Another thing I’m interested in is under the current administration, what are the top countries of origin for folks being arrested. I’m interested both statewide and for just the San Francisco AOR, but I’l start with just California
CaliforniaCitizenshipCountry2025 <- CA_AdminArrest %>%
filter(ApprehensionYear == "2025") %>%
group_by(`Citizenship Country`) %>%
tally()
View(CaliforniaCitizenshipCountry2025)
When I do this and sort by values my top 10 citizenship countries are Mexico, Guatemala, El Salvador, Colombia, Honduras, India, Venezuela, China, Nicaragua and Peru. To compare this to the SFAOR I’m doing a similar analysis
SFAORCitizenshipCountry2025 <- SFAOR_AdminArrest %>%
filter(ApprehensionYear == "2025") %>%
group_by(`Citizenship Country`) %>%
tally()
View(SFAORCitizenshipCountry2025)
When I sort this table by the count, I get slightly different results, but there is a lot of overlap. In the San Francisco Area of Responsibility the top 10 citizenship countries for arrested folks are Mexico, India, Guatemala, El Salvador, Colombia, Honduras, Peru, Nicaragua, Venezuela, and China. Mexico notably outpaces the rest of these places in number of arrests.
Something else I’m interested in is the “criminality” of those arrested in the San Francisco Area of responsibility. Again I want to look just in the context of the current administration. Those who are arrested are assigned to one of three categories of criminality, but I’m interested in the proportion that those categories show up in arrests.

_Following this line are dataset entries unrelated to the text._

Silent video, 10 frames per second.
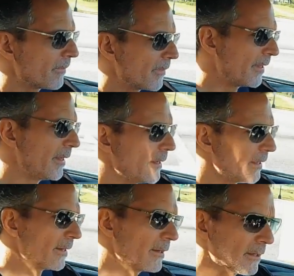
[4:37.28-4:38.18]

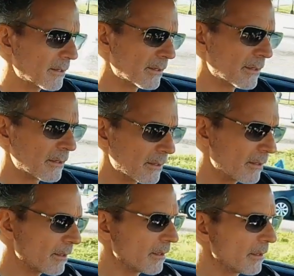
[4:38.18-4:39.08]
the
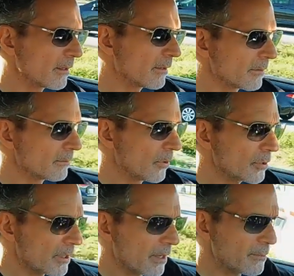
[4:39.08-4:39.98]

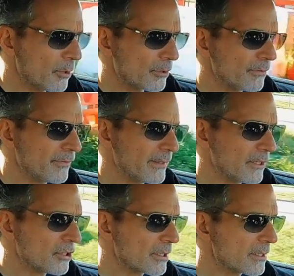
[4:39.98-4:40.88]
most automotive
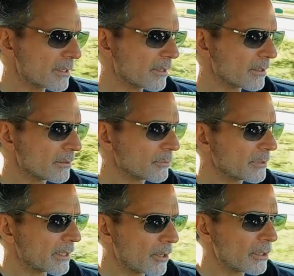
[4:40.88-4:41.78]
finishes are what
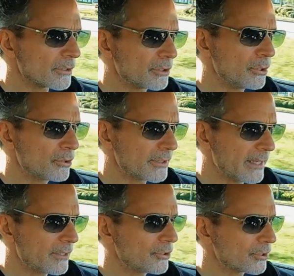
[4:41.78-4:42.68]
they call a
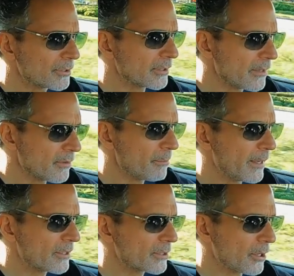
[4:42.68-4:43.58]
two-stage. You'll have a
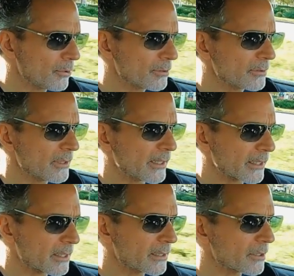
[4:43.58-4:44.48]
base coat and
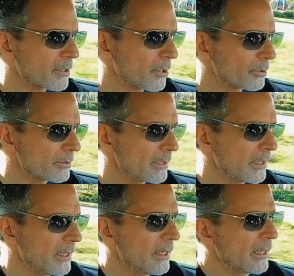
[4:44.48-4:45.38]
a clear coat.
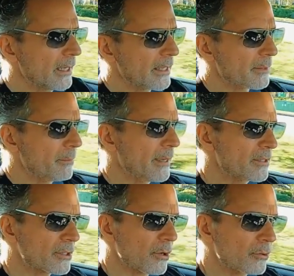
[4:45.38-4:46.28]
And the
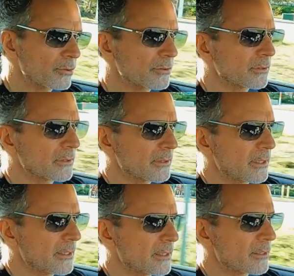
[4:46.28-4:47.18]
base coat
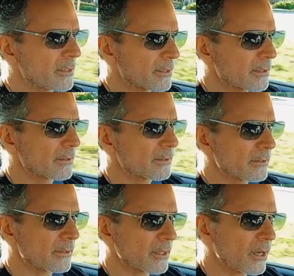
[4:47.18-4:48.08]
is
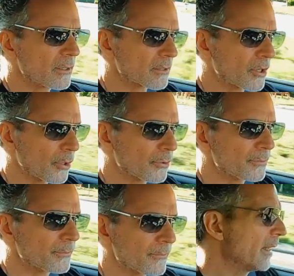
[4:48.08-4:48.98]
the color coat.
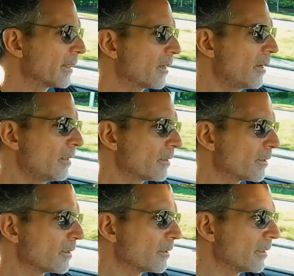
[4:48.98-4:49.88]
And the
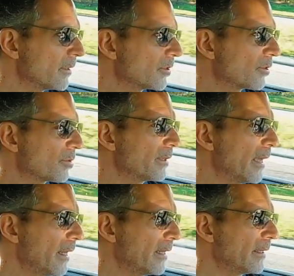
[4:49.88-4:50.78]
color is
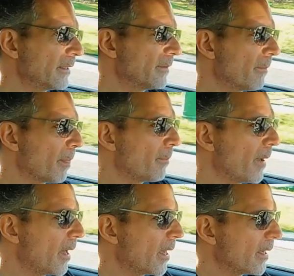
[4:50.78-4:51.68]
created
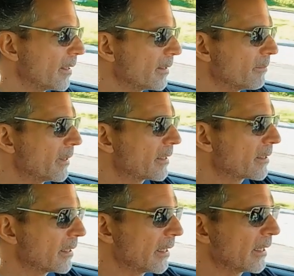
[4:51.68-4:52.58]
by
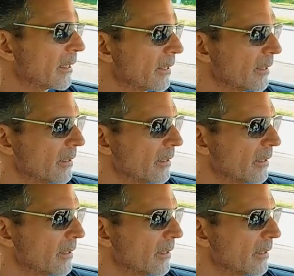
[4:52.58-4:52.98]
mixing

SFAORArrestCriminality2025 <- SFAOR_AdminArrest %>%
filter(ApprehensionYear == "2025") %>%
group_by(`Apprehension Criminality`) %>%
tally()
View(SFAORArrestCriminality2025)
For those arrested the majority are convicted criminals, according to the data, but it’s notable that a sizable chunk are categorized under “other immigration violation.” Arrests are supposed to represent individuals have a real case against them, so the convicted criminal category should represented the majority. And these arrests are not the totality of deportations, if you look at the deportation data set in addition to this arrests data, you would find the majority of folks coming in to contact with ICE/DHS do not have any criminal convictions. It’s also worth noting that the convicted criminal category doesn’t break down further into what crimes folks were convicted of. Other reporting has confirmed that there are many folks who end up arrested where the basis of their conviction is a traffic violation. I talked to one lawyer in the Bay Area who confirmed they had a client where a prior conviction came in the form of a citation for failing to pay for BART. Are those crimes the same as murder? No, but under this categorization they’re flattened into one category together.